Most leaf-peepers pay too much attention to how leaves look and not enough to how they fall.
Yesterday, the wind was blowing hard from the south and our willow tree, a stubborn holdout this fall, was releasing many of its leaves. Some blew so close to the house that they sliced past the kitchen window, headed downward, in a white-streaked way that made me think of the way some fish will strike shiny things that look nothing like baitfish but which have the right flash.
Like such fishing lures, and like the snowflakes that will succeed the leaves, they fell in spirals. Willow leaves are long and thin and not too stiff; while most went down heavy-end first, a few spun like mill wheels, with their spiral-staircase descent taking much longer. Something in the back of my mind said, “You once read that someone won a paper airplane contest with a simple rectangular piece of paper that lasted longest in the air because it fell in exactly such a steamboat-wheel fashion.”
Snowflakes have unique shapes, but also unique ways of settling to the earth. It’s harder to distinguish the differences in most cases, because the event takes place quickly against a white background, but there are times when snowflakes glom together and fall in small number, and at such times it’s easy to see and enjoy the variations in their spirals.
A lot of plants spiral on the way up, too. Do you remember that William Butler Yeats poem that anticipated the two World Wars, “Things fall apart, the center cannot hold;/ Mere anarchy is loosed upon the world…The best lack all conviction, while the worst/ re full of passionate intensity.” “The Second Coming” begins with the words, “Turning and turning in the widening gyre/ The falcon cannot hear the falconer.” “Gyre” was for Yeats a synonym for “spiral;
he was fascinated by spirals, considering them a key to the progressions of history. Our personal growth was like going up a spiral staircase, he thought: we go over and over the same ground, but each time gaining from what we have learned. These latter days, of course, we may be more inclined to think of William Carlos Williams’ “The descent beckons/ As the ascent beckoned.”
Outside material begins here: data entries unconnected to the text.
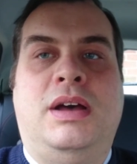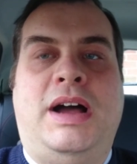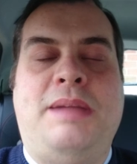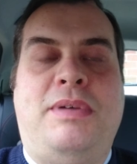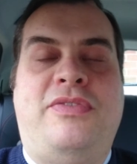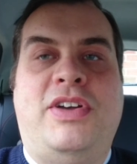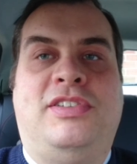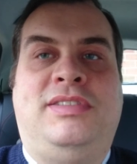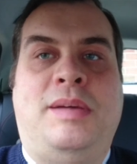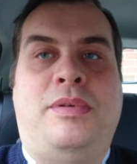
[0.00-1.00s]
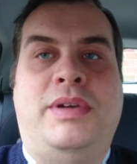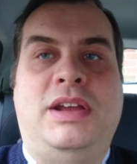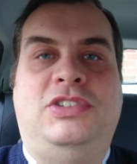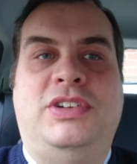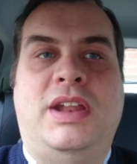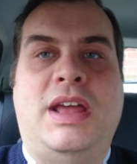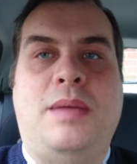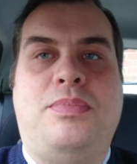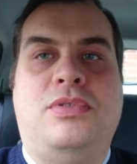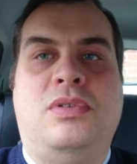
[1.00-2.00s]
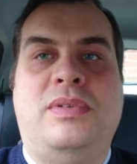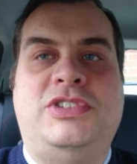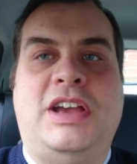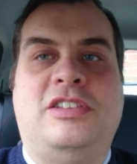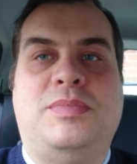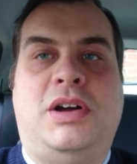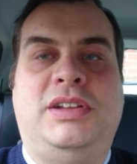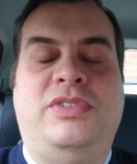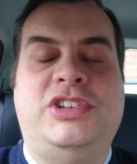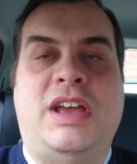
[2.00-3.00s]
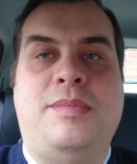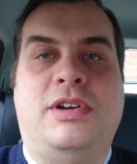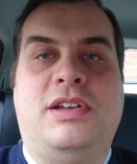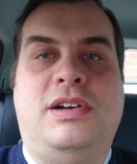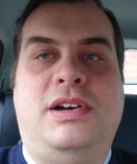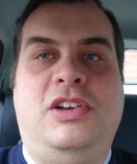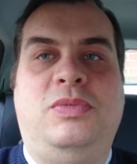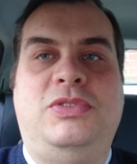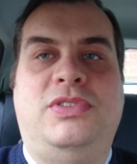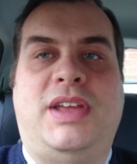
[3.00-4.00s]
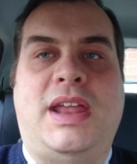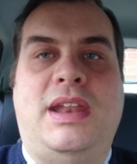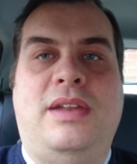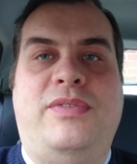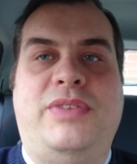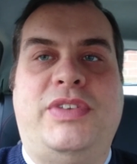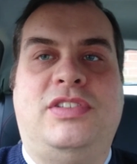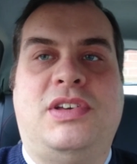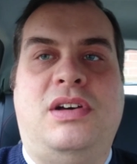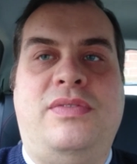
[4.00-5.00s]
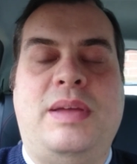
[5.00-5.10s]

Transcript: I had my first collaboration in April with James Martin for JM on Cars, which was again this car, the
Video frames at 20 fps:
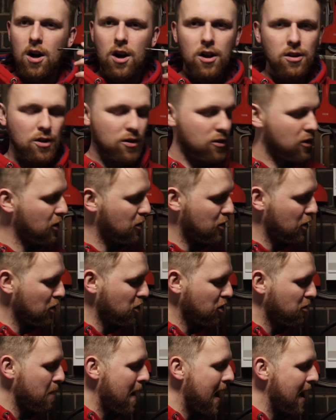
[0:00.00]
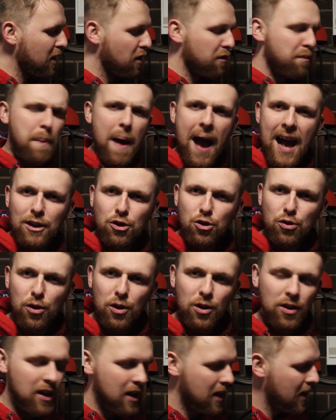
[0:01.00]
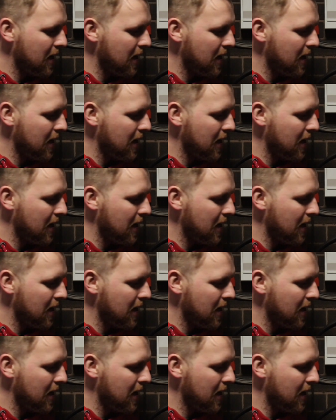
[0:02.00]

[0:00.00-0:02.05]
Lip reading: the smell of petrol,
Not only do falling things descend in spirals, and not only is each spiral slightly different from the others, they differ in ways that can be arranged according to the Law of Large Numbers. Of all the laws under which we live, this is perhaps the most pervasive and powerful, and the most mysterious: it says that enough repetitions of the same phenomenon will fall into a distribution that can be described with “the bell curve.” We are most familiar with the application of this to the results of intelligence tests: a handful will score very, very highly; a few will have very high scores; more will have high scores; most will be in the middle of the pack; and the lower scores will thin out as they approach the lowest scores.
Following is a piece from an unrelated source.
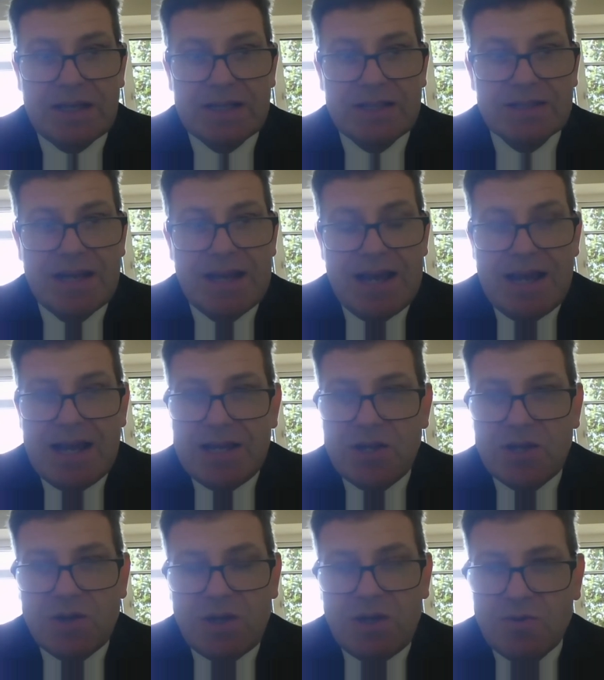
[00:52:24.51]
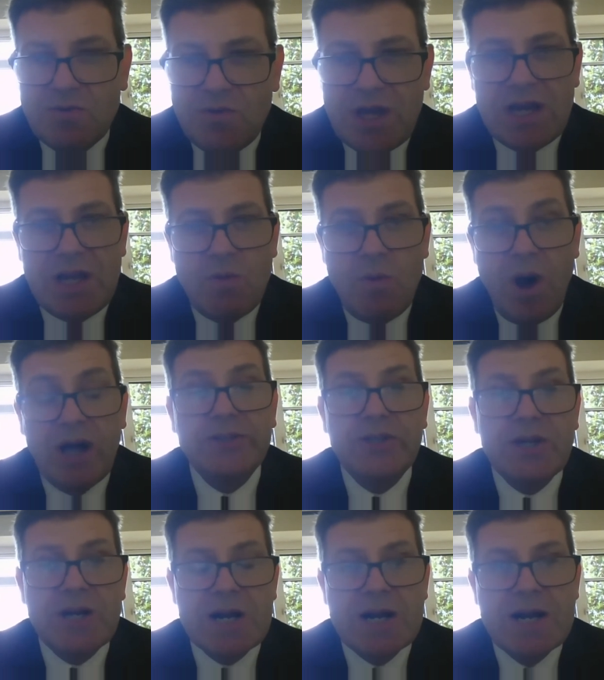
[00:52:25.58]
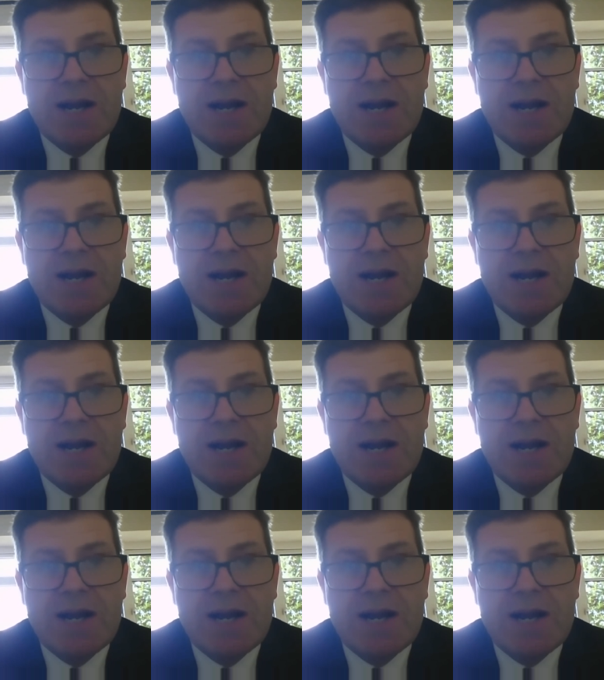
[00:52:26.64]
And you really wonder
ANYTHING can be described by the Law of Large Numbers. But how? And why? To put it another way, even the more prosaic and seemingly obvious aspect of existence in this universe is at the same time spooky as all hell. Around All Souls and All Saints Days, when summer’s mad rush is done and fall’s dismantling is almost over and things hold still, they start to look strange.
They are. But only if you see them as things, says the Zen Buddhist.